**GOAL OF THE EXERCISE:**
Output each entry below as it stands, leaving out every picture.
[MATERIAL SUPPLIED]
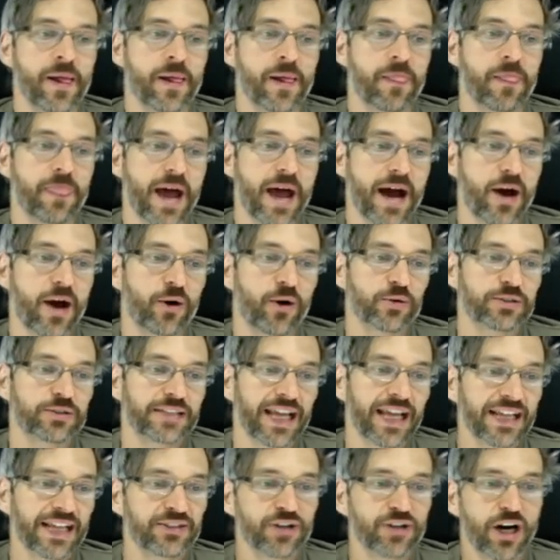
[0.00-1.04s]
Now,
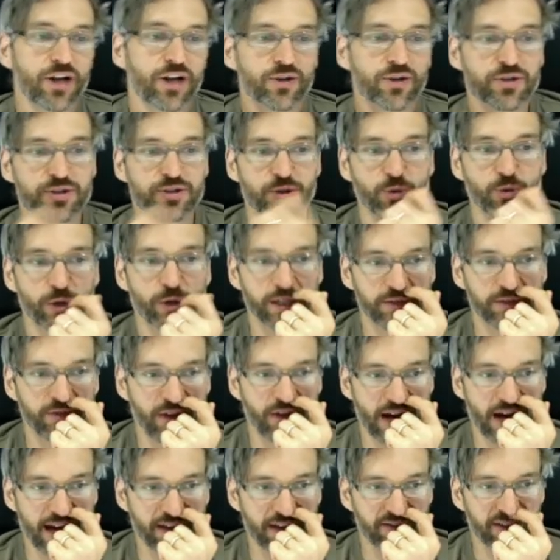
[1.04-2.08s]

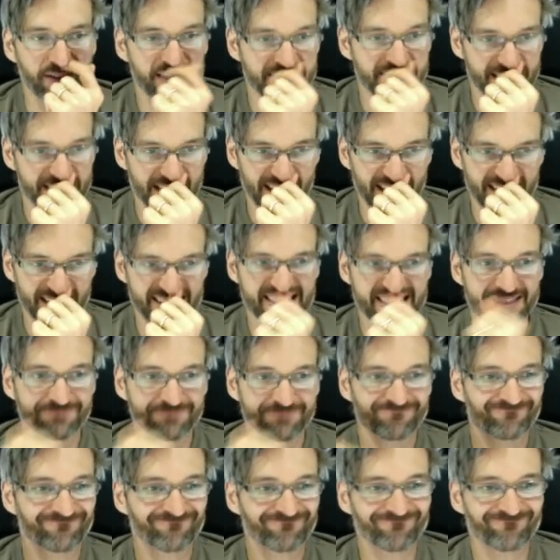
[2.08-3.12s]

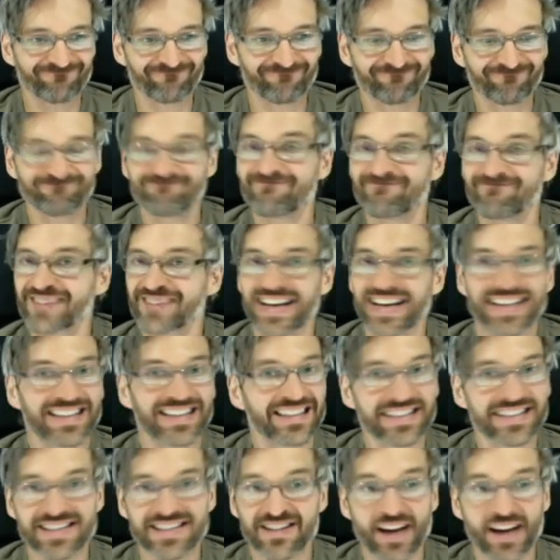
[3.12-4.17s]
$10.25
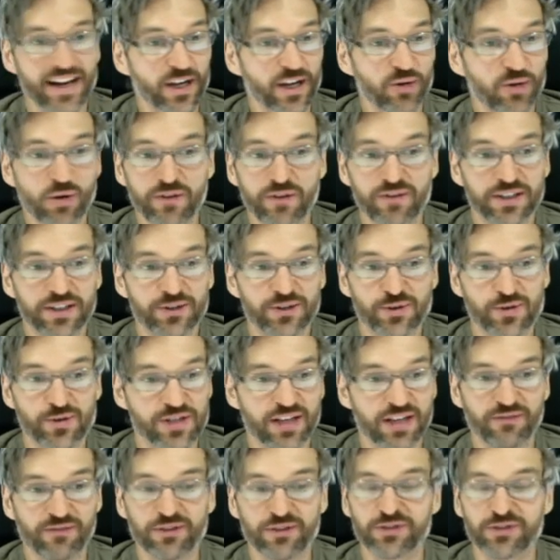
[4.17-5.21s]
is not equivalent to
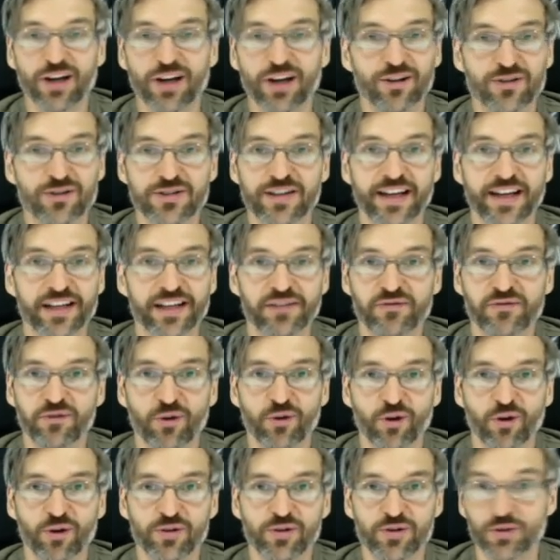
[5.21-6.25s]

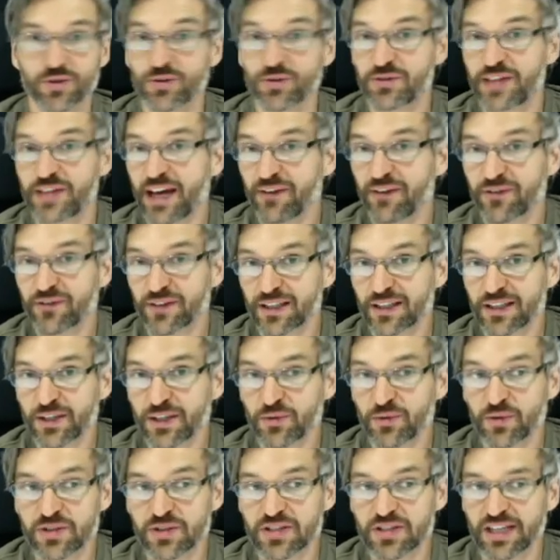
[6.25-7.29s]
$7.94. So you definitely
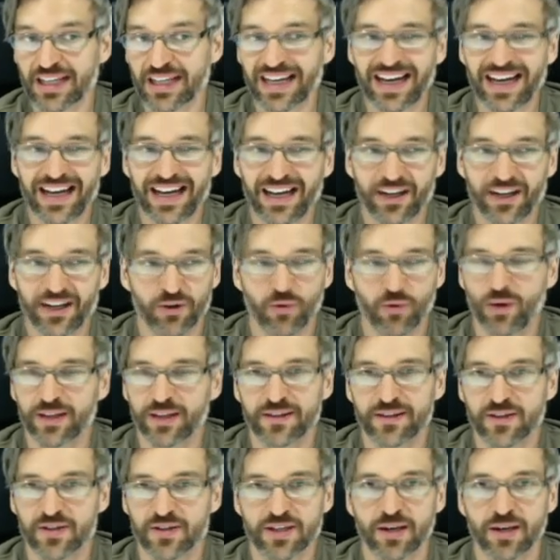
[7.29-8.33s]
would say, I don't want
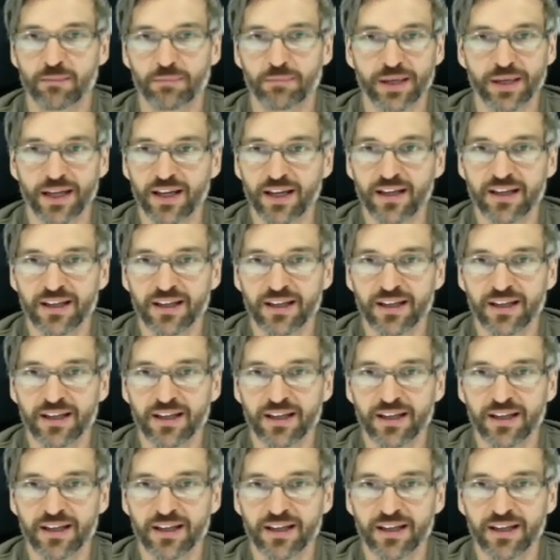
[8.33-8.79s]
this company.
[/MATERIAL SUPPLIED]
**FINISHED EXERCISE:**
[0.00-1.04s]
Now,
[1.04-2.08s]

[2.08-3.12s]

[3.12-4.17s]
$10.25
[4.17-5.21s]
is not equivalent to
[5.21-6.25s]

[6.25-7.29s]
$7.94. So you definitely
[7.29-8.33s]
would say, I don't want
[8.33-8.79s]
this company.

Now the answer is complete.